The approach to the evangelical community, which counts among its followers with a good part of the Latino community, has also been done by Vox as part of its strategy.
For these specific elections they created the initiative “Latinos for Abascal” to capture the vote.
For its launch, they used a jingle made from lively rhythms and lyrics that could well be heard in a typical campaign in Latin America and where the flags of Cuba, Venezuela, Brazil or Bolivia are seen.
But the discourse towards the Latin American community is an exception in Vox, a political party that has strong anti-immigration rhetoric.
They make this distinction with Latinos because it is easier for them to “assimilate to the ‘Spanish ethnic group’ because they share the same religion, language, customs, worldview and history,” agree Political Science professors David Lerín Ibarra (Complutense University) and Guillermo Fernández-Vázquez (Carlos III University).
And it is an easy vote to capture in some niches, as Morales explained.
Some Latino sectors “are sensitive to appeals about the potential dangers of a supposed government that includes communists,” says Morales.
“Less reggaeton and more rights”
The political spectrum of the left for these general elections is occupied, on the one hand, by the PSOE (center left), with the current president Pedro Sanchez to the head.
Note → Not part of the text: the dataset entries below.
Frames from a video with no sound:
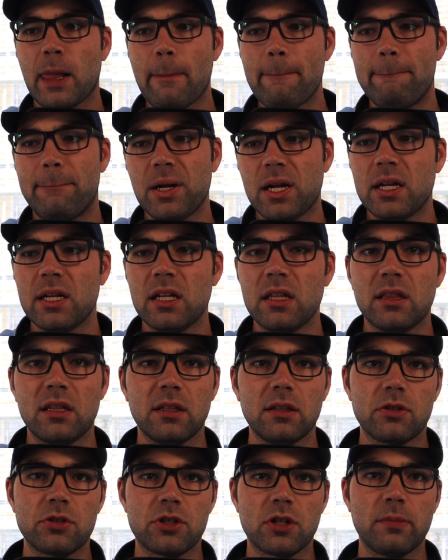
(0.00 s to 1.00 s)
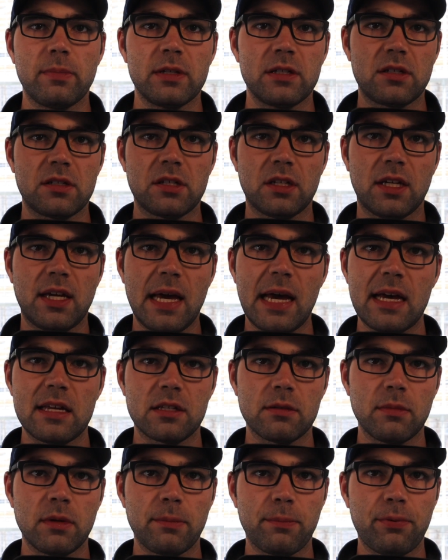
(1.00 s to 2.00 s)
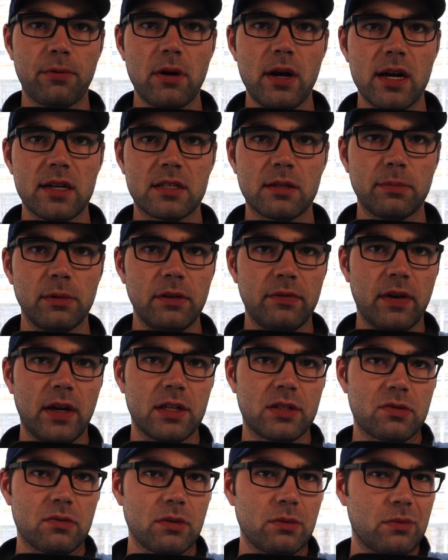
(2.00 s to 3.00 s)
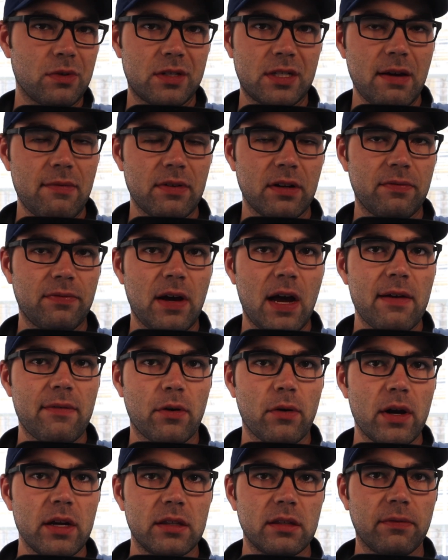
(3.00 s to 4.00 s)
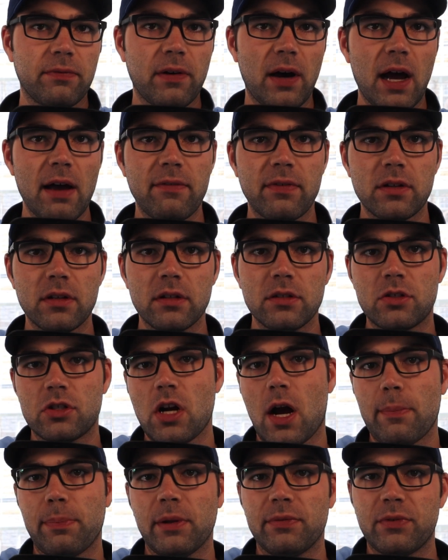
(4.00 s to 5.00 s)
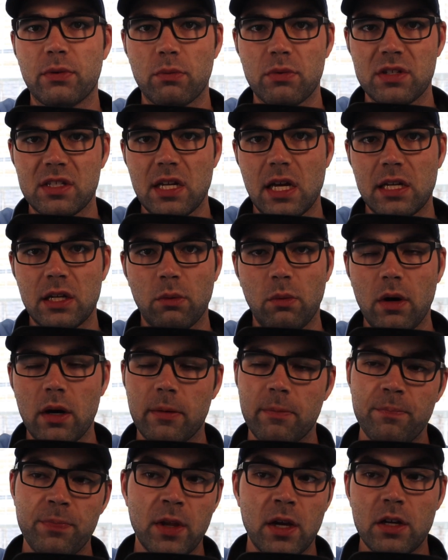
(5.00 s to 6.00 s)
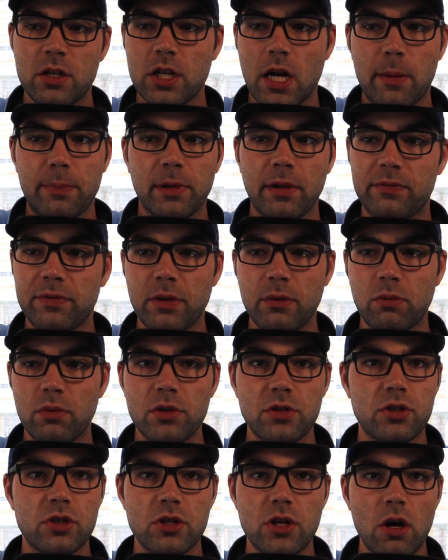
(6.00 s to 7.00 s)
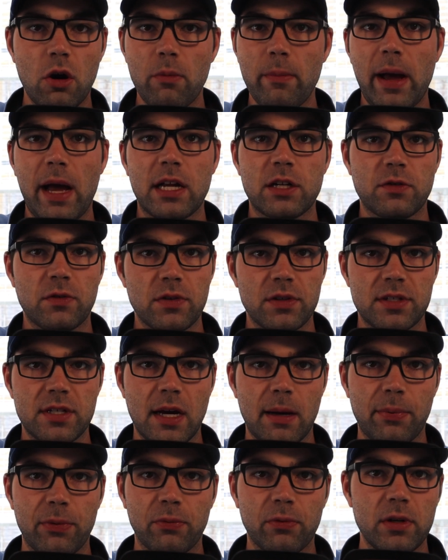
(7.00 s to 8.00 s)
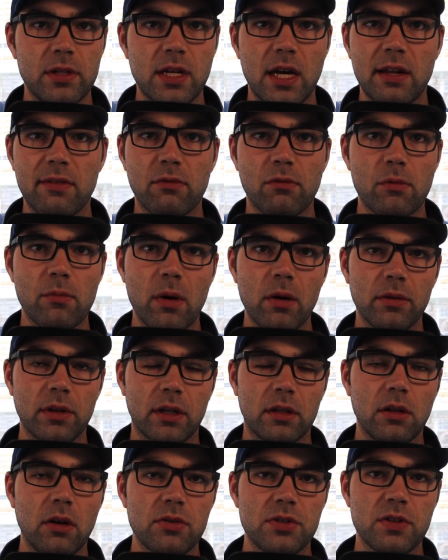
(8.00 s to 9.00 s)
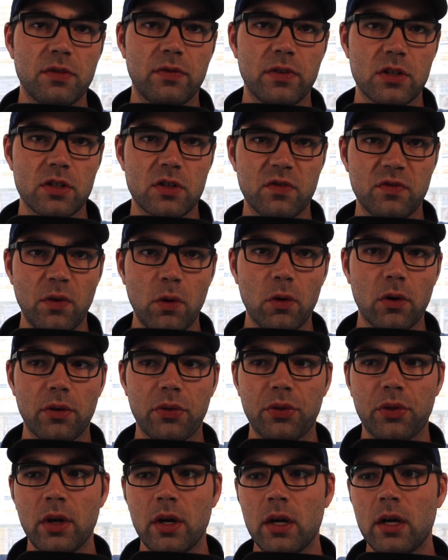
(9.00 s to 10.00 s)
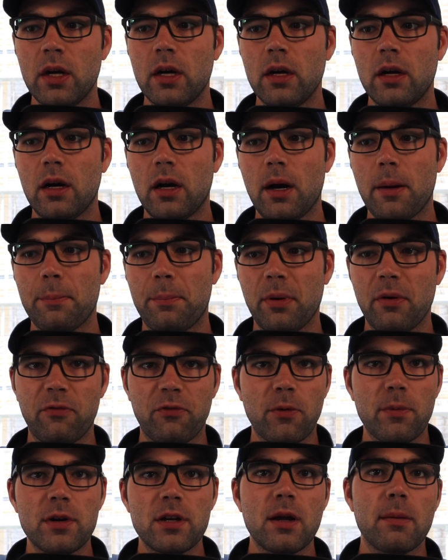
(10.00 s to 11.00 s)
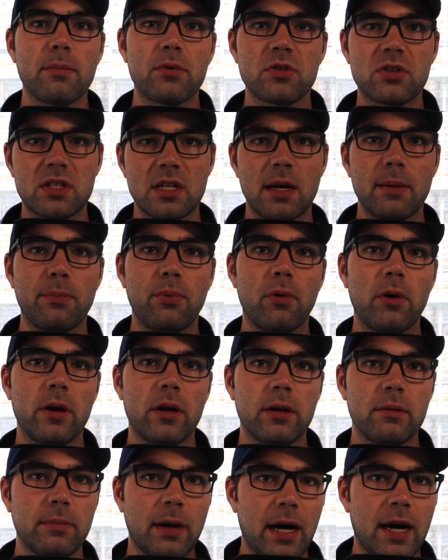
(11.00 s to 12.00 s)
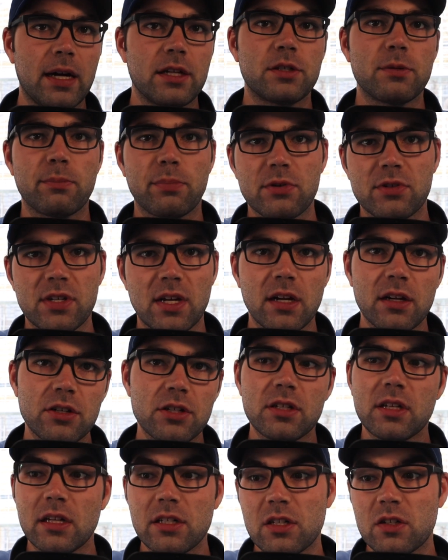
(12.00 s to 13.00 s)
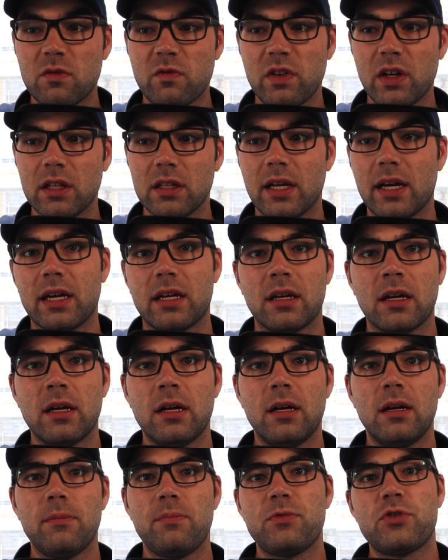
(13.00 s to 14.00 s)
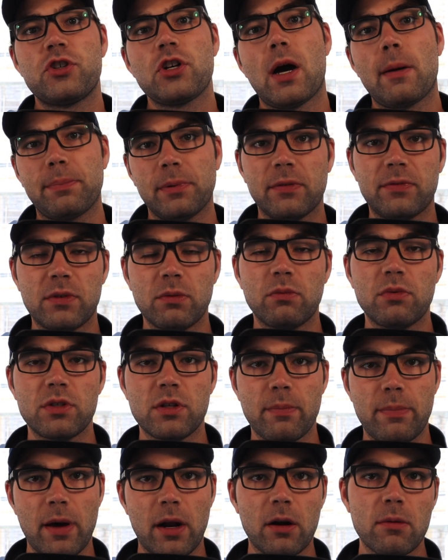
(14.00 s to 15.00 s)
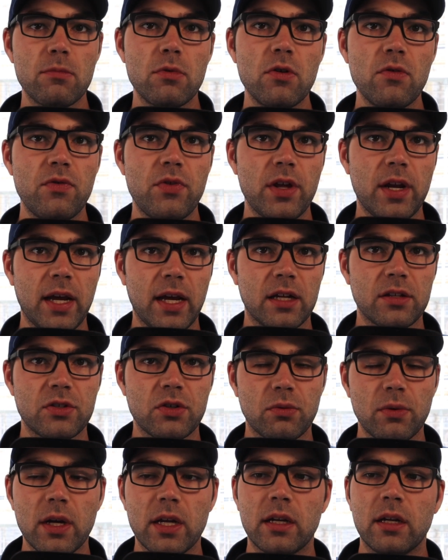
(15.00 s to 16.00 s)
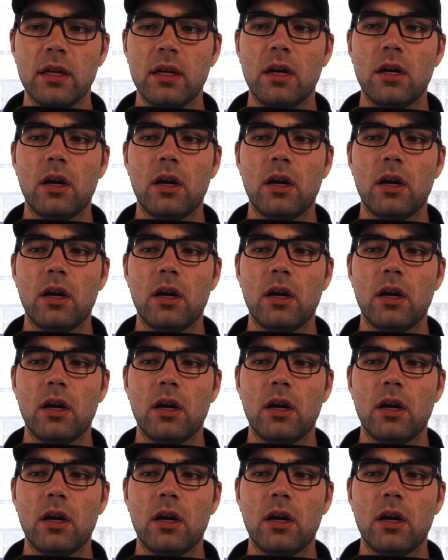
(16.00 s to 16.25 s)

But I didn't think there should have been such a chasm in price. I believe Answer In was 7-5 or 8-5, and Shoplifted was 10-1. Shoplifted was no match for the top 3, not even remotely close. He finished 4th. But from a number standpoint and odds and percentages, I just felt like Shoplifted was a better move than Answer In.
On the other is Sumar, a newly born coalition that protects under its umbrella different groups of the left and that is led by the current vice president of the government Yolanda Diaz.
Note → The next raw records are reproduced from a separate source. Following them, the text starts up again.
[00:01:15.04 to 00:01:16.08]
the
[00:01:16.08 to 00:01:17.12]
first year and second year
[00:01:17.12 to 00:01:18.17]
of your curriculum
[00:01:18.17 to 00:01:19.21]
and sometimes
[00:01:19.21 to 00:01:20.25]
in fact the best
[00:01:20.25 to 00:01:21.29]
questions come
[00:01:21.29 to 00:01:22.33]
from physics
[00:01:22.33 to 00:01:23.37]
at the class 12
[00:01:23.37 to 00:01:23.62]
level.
Morales points out that the PSOE and the left in general have previously had initiatives to address the Latino vote, although due to their structure and the characteristics of electoral campaigns in Spain -more general discourse, more generic campaign, without segmentation of messages and of a more limited level and extension-, it no longer has such a leading role.
Hana Jalloul, Secretary of International Policy and Development Cooperation of the PSOE between 2020 and 2021 and Secretary of State for Migrations says that her party believes in migration, “and we have worked for their socio-labour inclusion, to give them access to work and give them papers”.
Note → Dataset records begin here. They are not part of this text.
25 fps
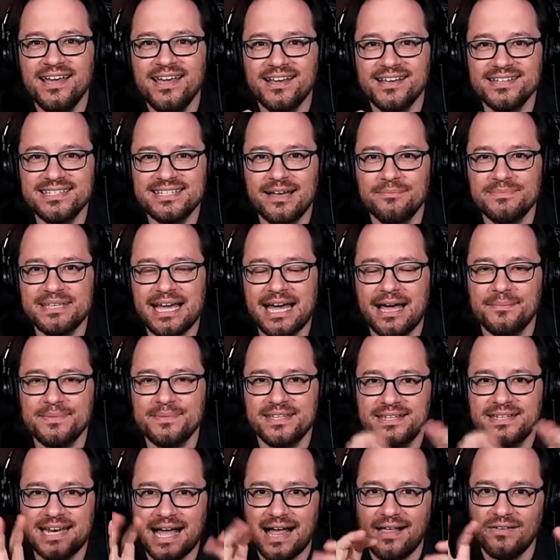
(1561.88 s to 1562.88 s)
because sometimes
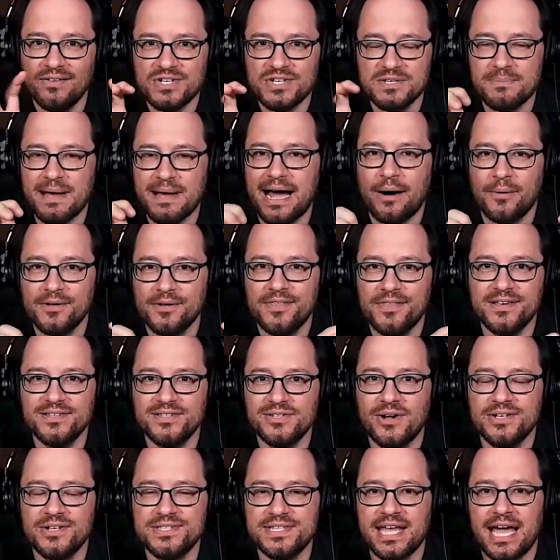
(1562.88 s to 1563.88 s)
the knowledge is power thing
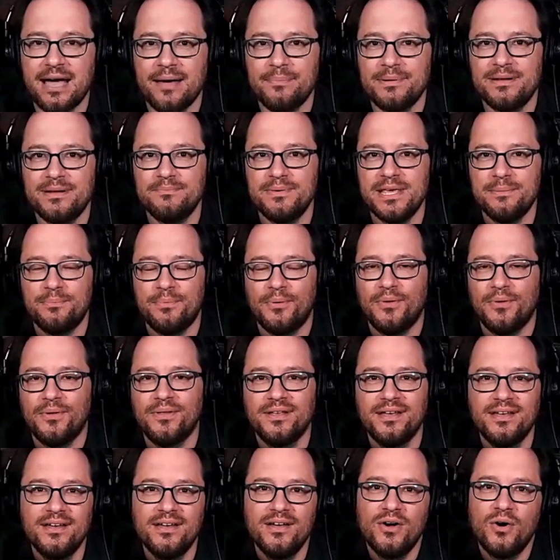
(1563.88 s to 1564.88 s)
starts to happen and people
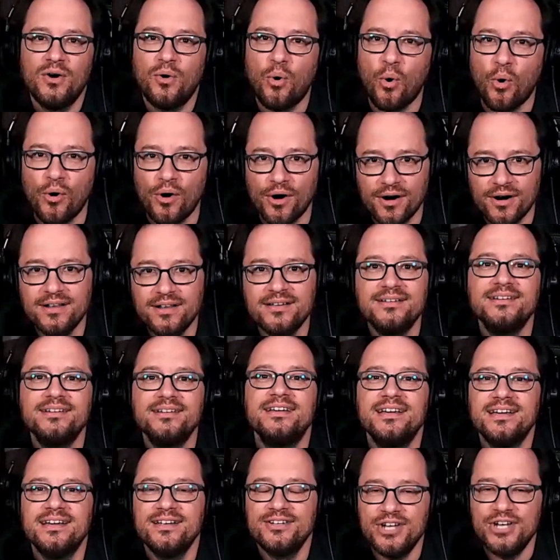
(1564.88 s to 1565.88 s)
hoard
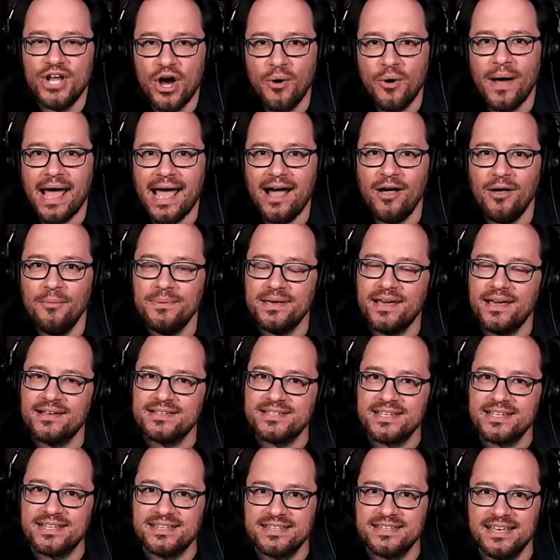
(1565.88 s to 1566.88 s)
know-how
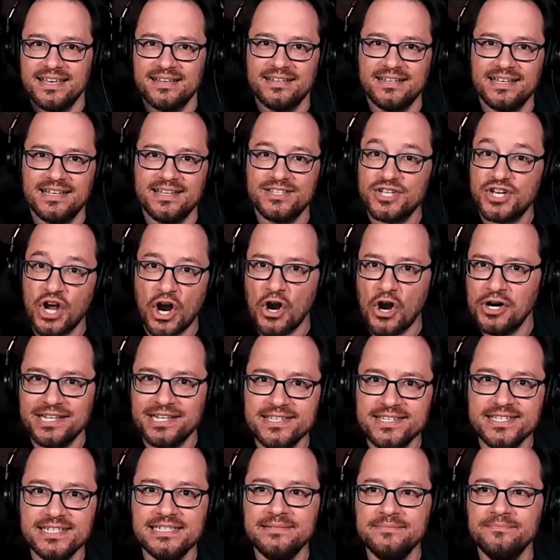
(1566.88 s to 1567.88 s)
because it's
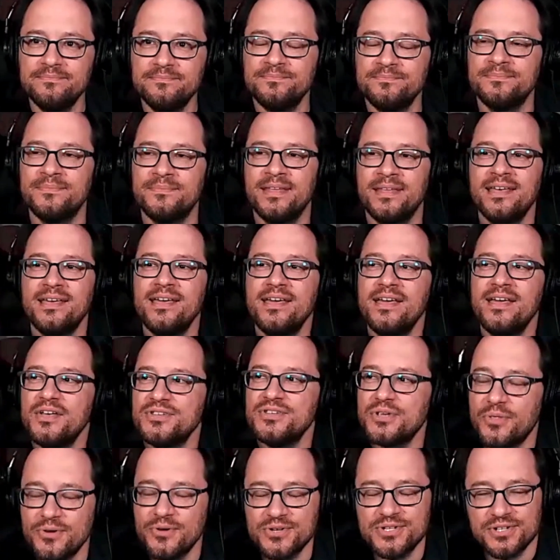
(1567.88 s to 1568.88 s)
currency.
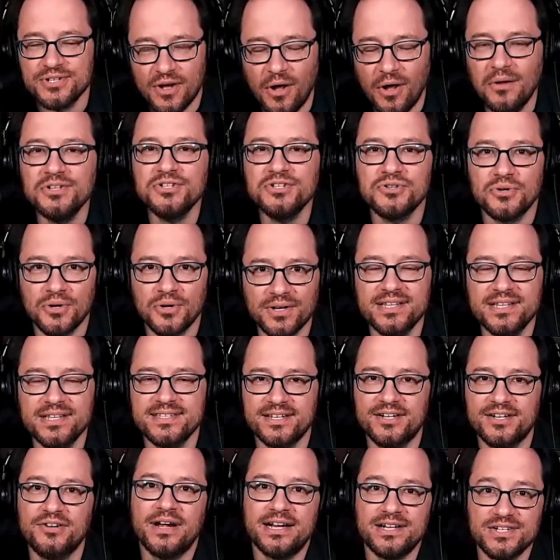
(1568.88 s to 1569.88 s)
So there's cultural
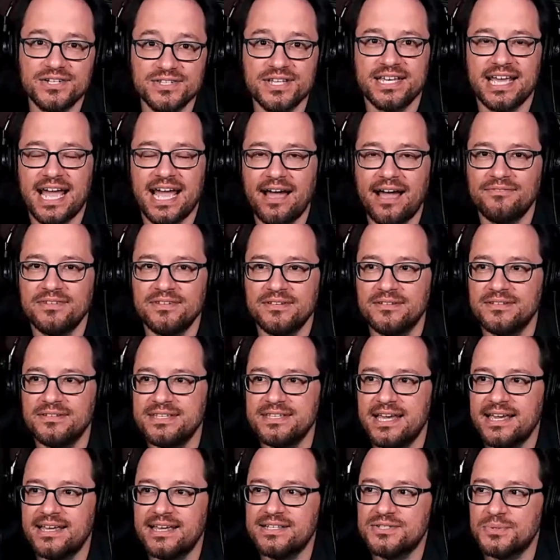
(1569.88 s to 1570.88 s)
considerations that you have to
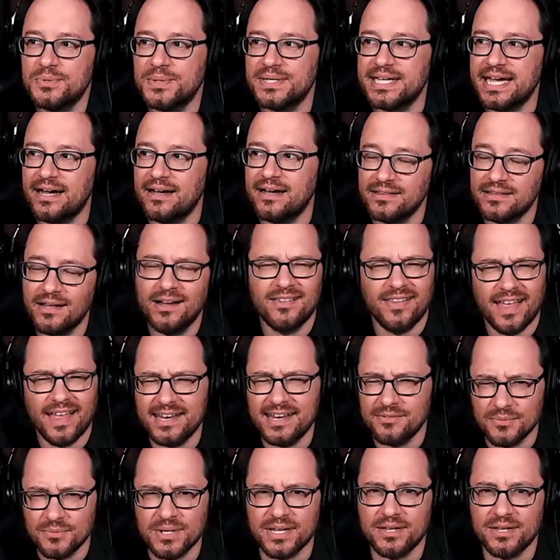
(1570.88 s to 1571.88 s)
take into account. Luckily, I
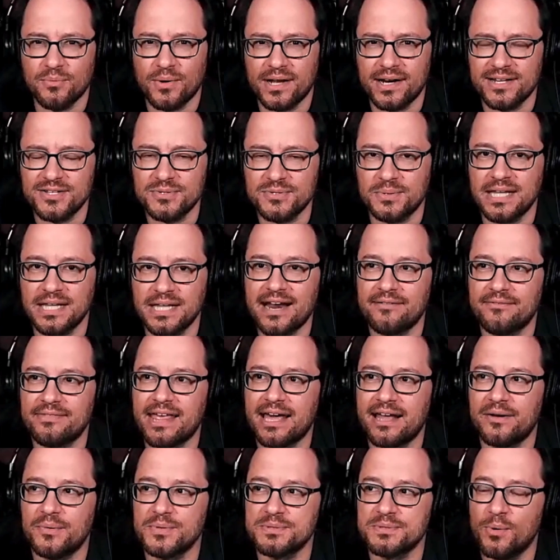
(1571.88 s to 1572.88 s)
didn't really run into a lot of
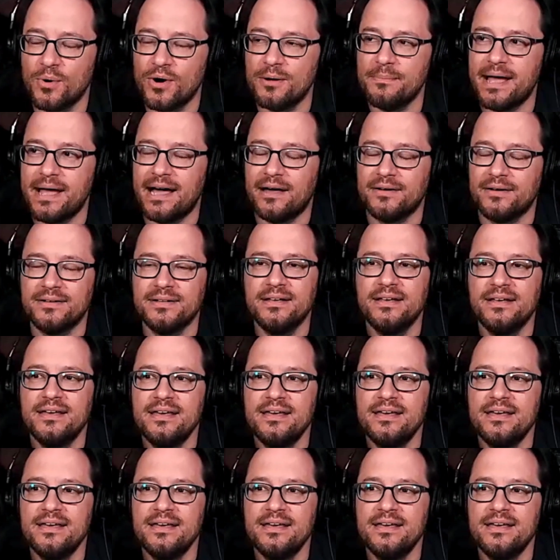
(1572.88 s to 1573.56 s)
that. It was more about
For this campaign, the left have focused more on circles of trust, acts or coexistence where migrants in general are explained their rights, protocols against xenophobia or racism.
“We will not dance reggaeton, but we give migrants rights. Facts, not words”, Jalloul launches and highlights the nationalizations of migrants that President José Luis Rodríguez Zapatero made in his day or the granting of residence for humanitarian reasons implanted by Sánchez for Venezuelans.
This is a key point of the left’s discourse not only towards the Latino community, but towards migrants in general: “Systematically remember that Vox is against migration regularizations,” says Morales.
But as Laura Morales maintains, the left in general does not quite find a balance in its discourse to address this electorate that “could potentially vote for them because the universal policies implemented by the coalition government (PSOE-Podemos, currently in power) are beneficial to them.”
An electorate as broad as Latin America
Although the importance of the Latino vote is greater than in previous years, Spain is a difficult case to mobilize this voter.
For example, you cannot make a differentiated speech, something that in the United States occurs just by changing the language. In addition, in Spain one must be careful, says Morales, “so as not to do something ethno-racial, which could offend the community and mark them as migrants when they already have nationality.”
And it is difficult to prop up a specific discourse, because the collective in Spain is as heterogeneous and varied as Latin America is wide.
For example, Venezuelans vote more to the right, while Argentines, Uruguayans, Colombians, and to a lesser extent, Peruvians, tend to vote to the left. While Ecuadorians have a more volatile vote, according to experts.
And they do so, one and the other, in similar proportions, which is why, Morales explains, “it cannot be said that the Latin American collective as a whole is a vote that favors a specific political spectrum.”
The challenge for the coming years in Spain is for the political parties to find a way to address a population that, on the one hand, is growing but, on the other, barely has data to understand its electoral behavior.